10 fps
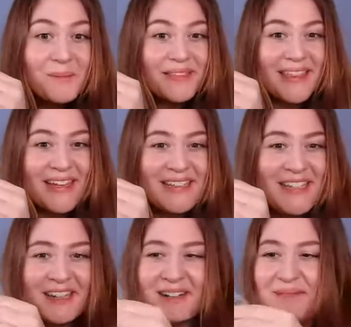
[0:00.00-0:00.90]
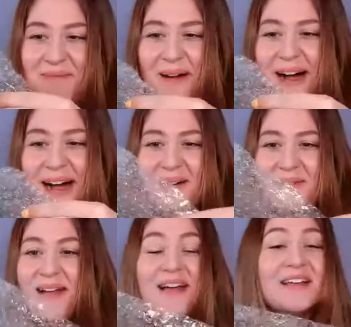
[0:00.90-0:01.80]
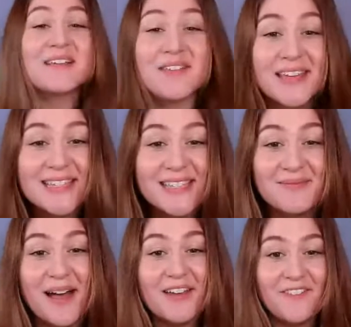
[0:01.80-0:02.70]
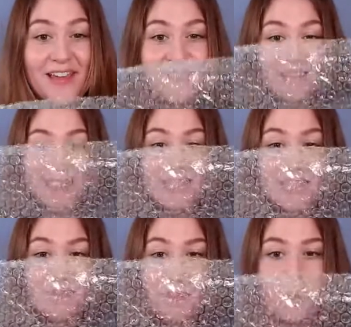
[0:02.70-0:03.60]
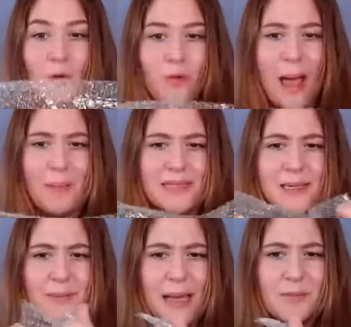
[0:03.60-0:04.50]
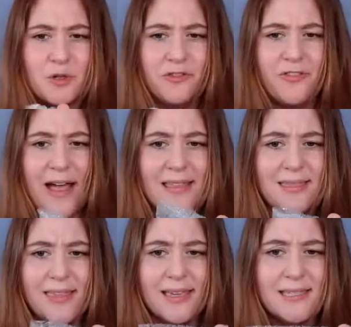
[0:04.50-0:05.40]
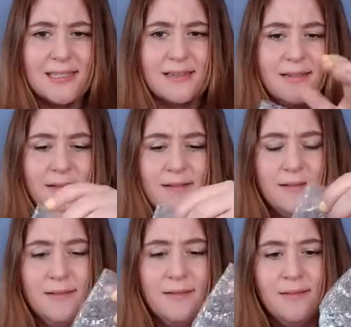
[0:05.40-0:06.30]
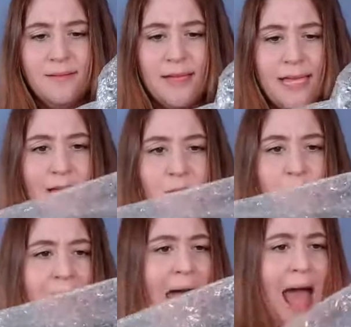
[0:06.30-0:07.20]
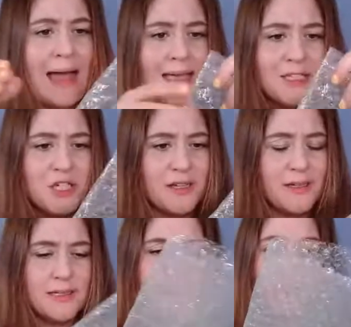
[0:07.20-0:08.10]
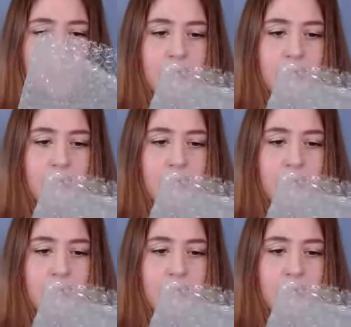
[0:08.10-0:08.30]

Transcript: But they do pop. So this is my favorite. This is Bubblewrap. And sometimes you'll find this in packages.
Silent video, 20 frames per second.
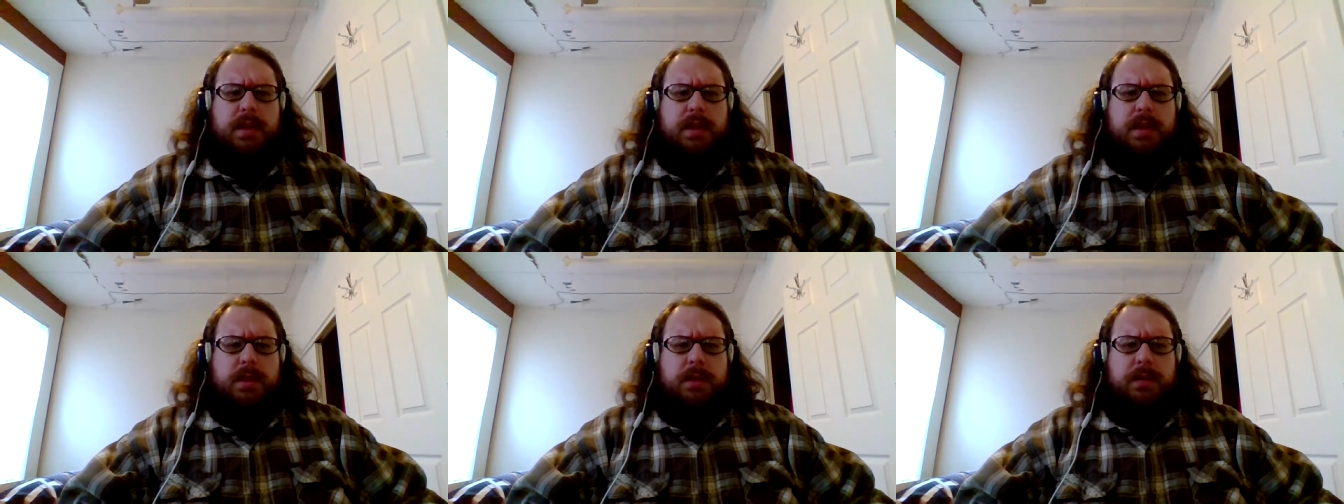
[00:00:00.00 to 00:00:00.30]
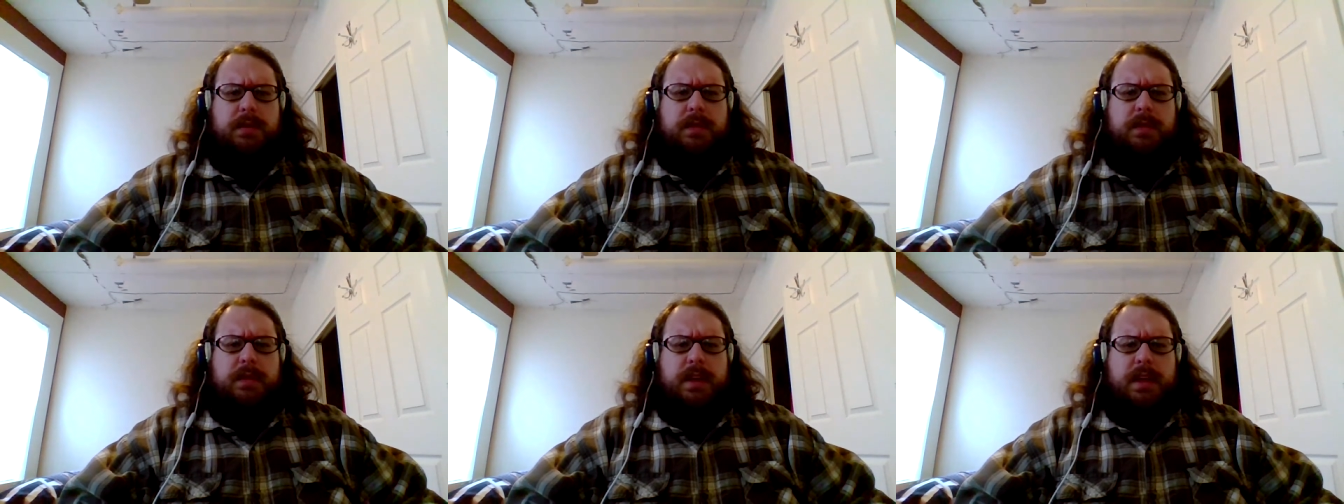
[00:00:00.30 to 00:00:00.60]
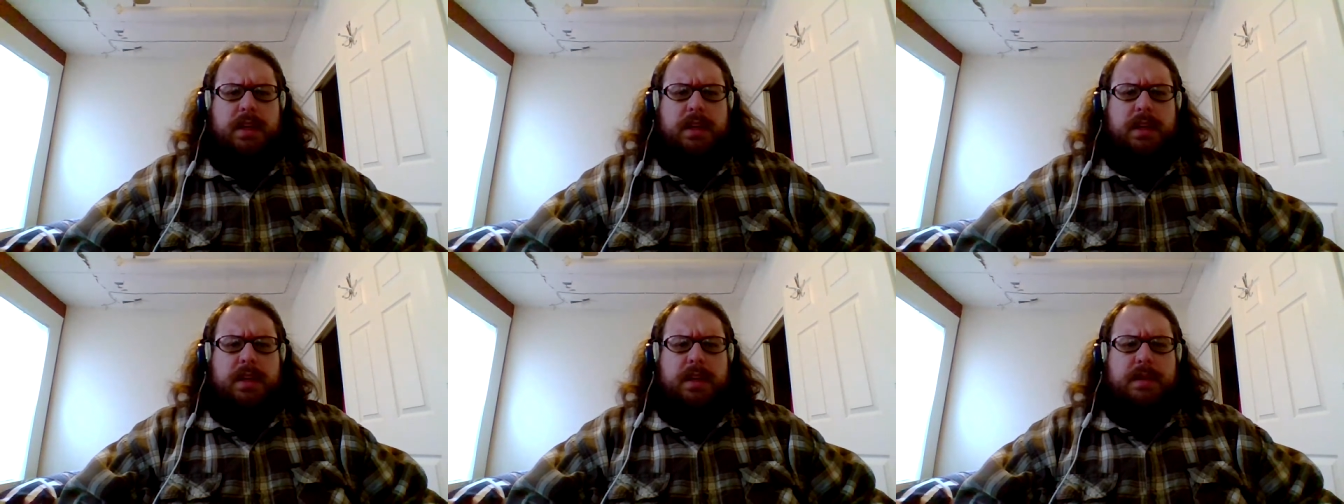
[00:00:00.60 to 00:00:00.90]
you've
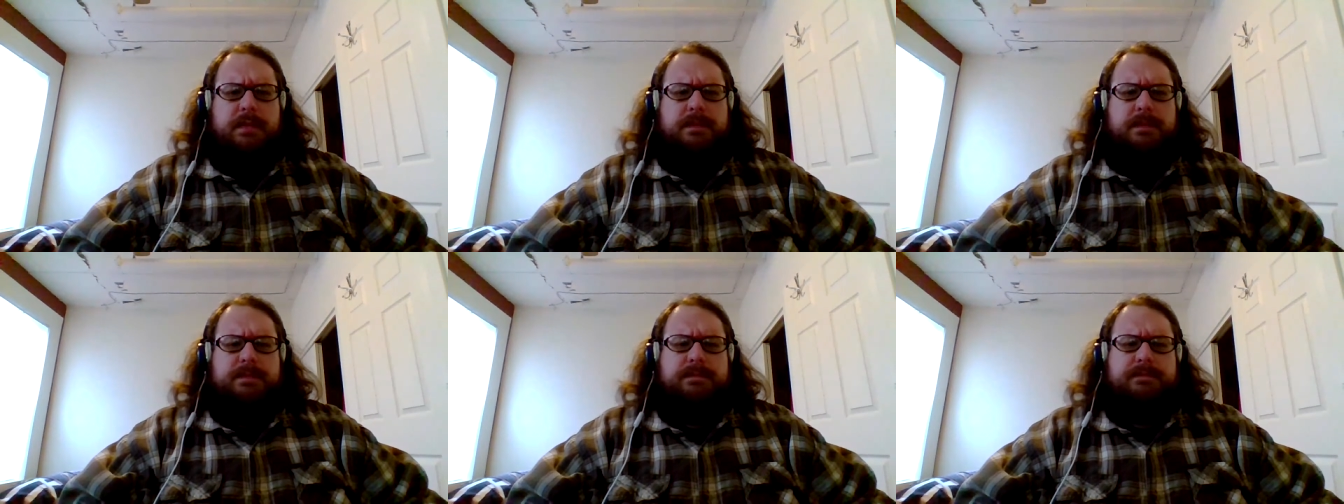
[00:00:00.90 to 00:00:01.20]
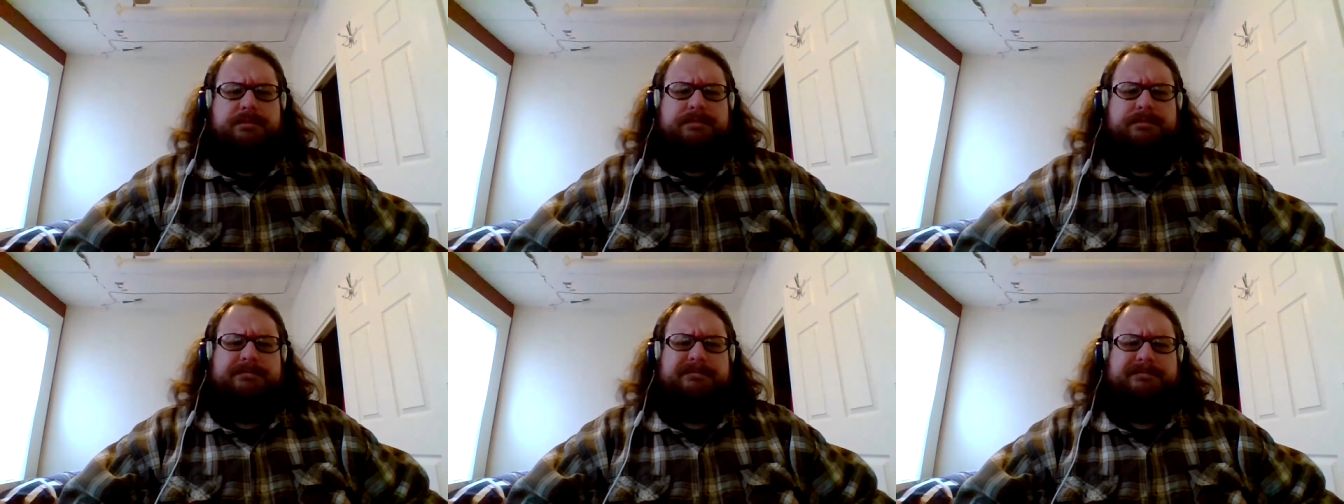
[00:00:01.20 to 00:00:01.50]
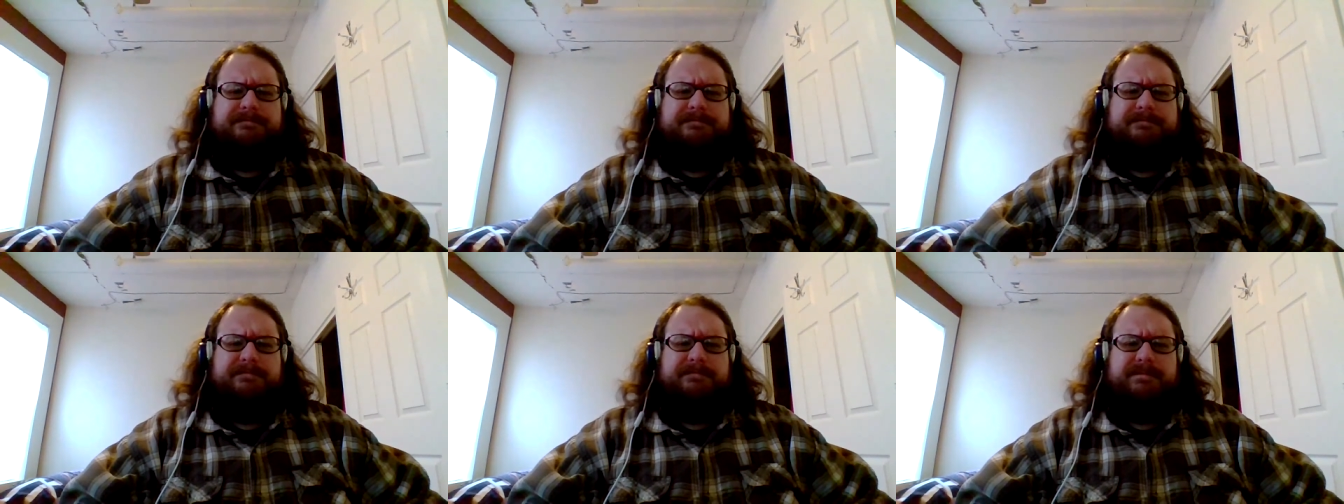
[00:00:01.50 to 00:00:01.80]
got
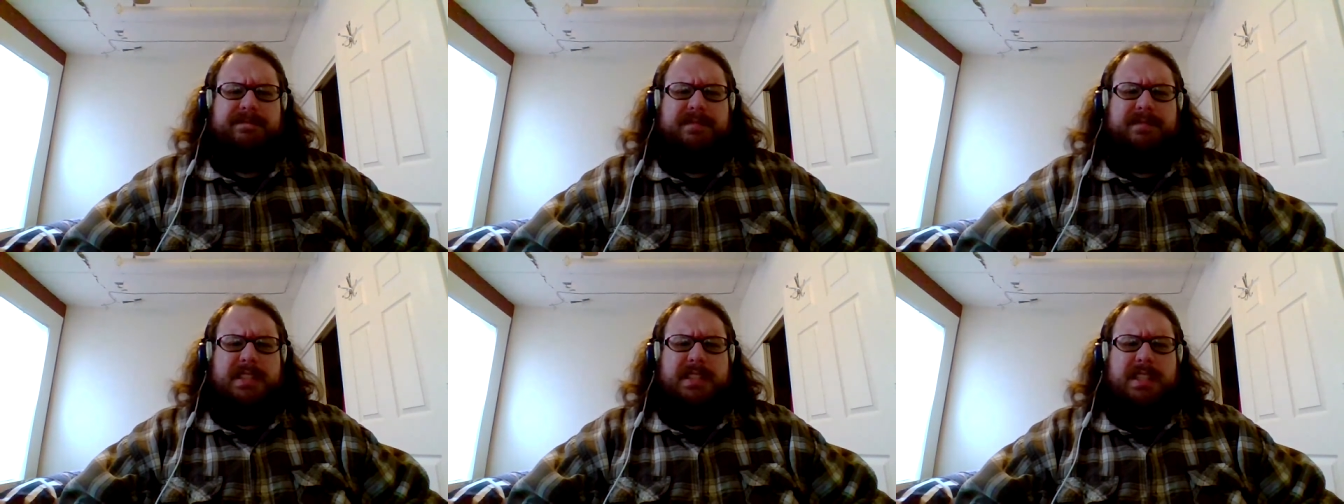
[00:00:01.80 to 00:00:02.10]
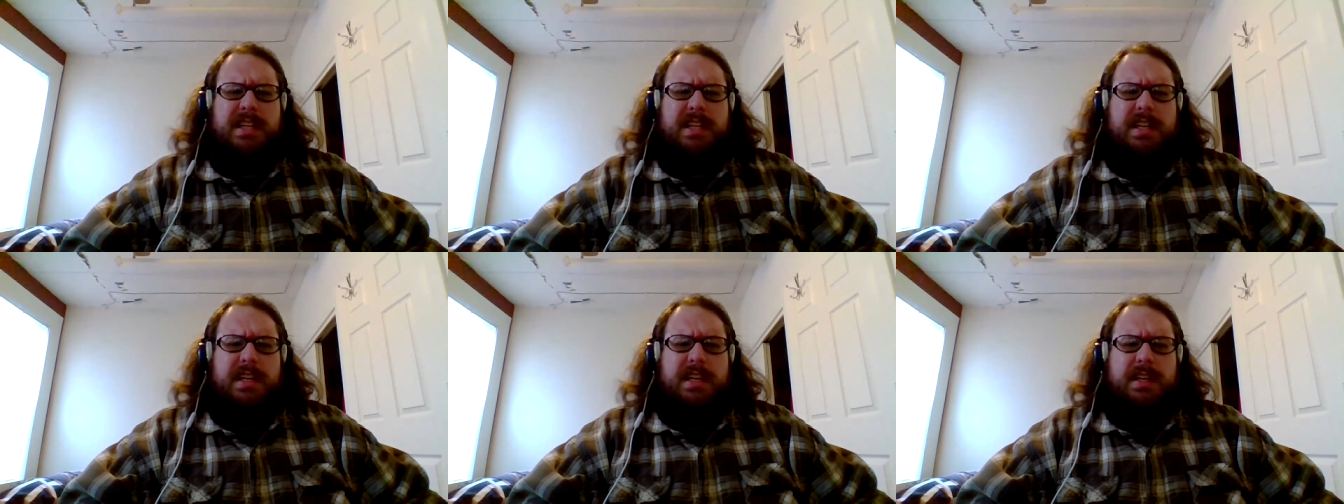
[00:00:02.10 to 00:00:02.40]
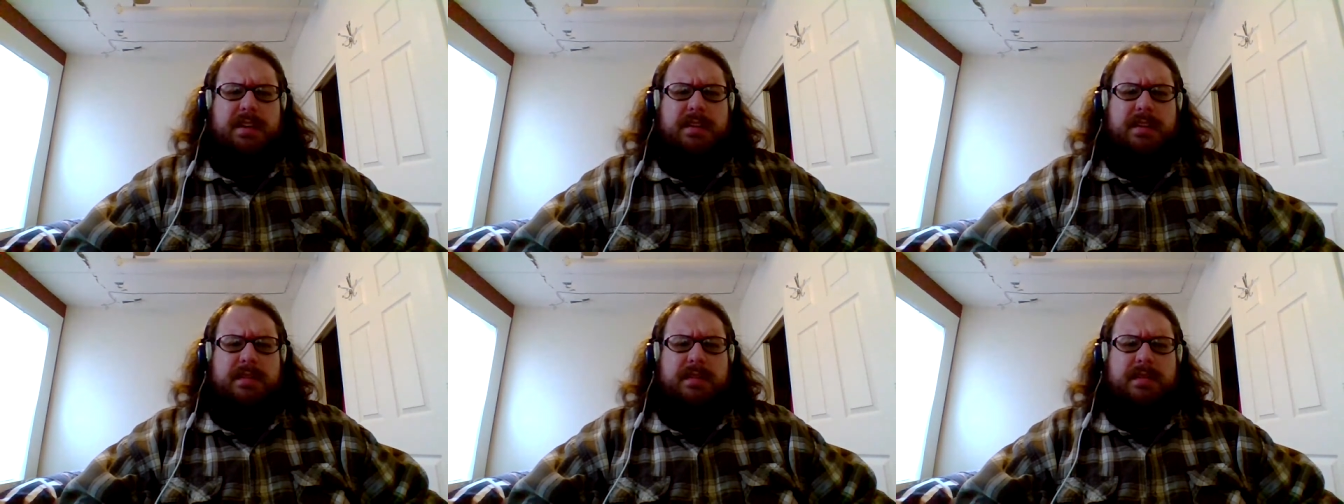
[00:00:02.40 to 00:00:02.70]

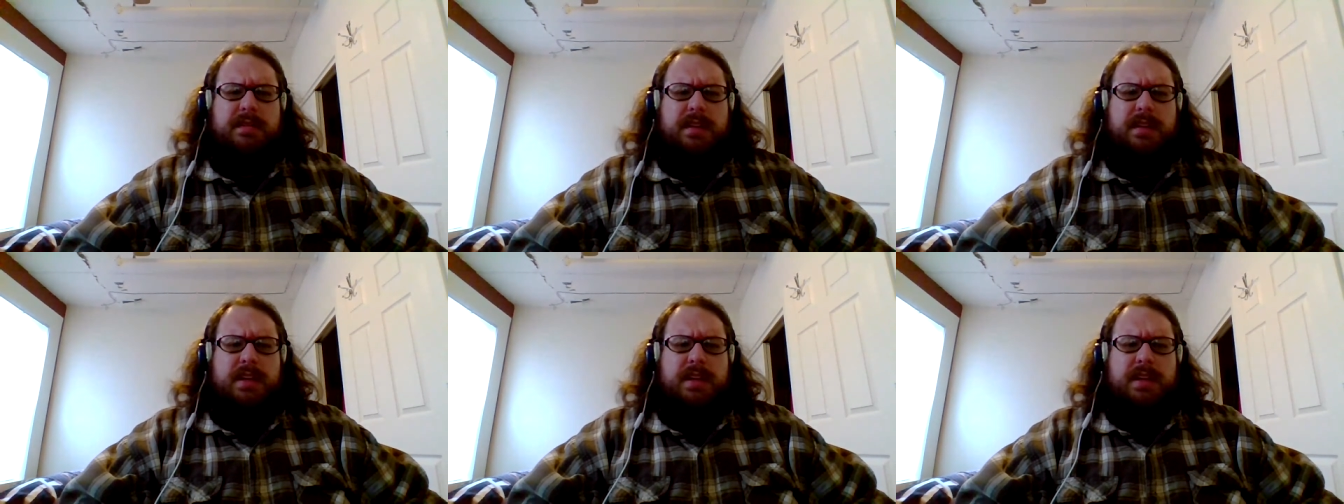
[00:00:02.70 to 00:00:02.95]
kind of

# To do:
Every line from the first line of the entries above through the line with "[00:00:00.00 to 00:00:00.30]" must be repeated exactly, and pictures must not be.

# Your solution:
10 fps
[0:00.00-0:00.90]
[0:00.90-0:01.80]
[0:01.80-0:02.70]
[0:02.70-0:03.60]
[0:03.60-0:04.50]
[0:04.50-0:05.40]
[0:05.40-0:06.30]
[0:06.30-0:07.20]
[0:07.20-0:08.10]
[0:08.10-0:08.30]

Transcript: But they do pop. So this is my favorite. This is Bubblewrap. And sometimes you'll find this in packages.
Silent video, 20 frames per second.
[00:00:00.00 to 00:00:00.30]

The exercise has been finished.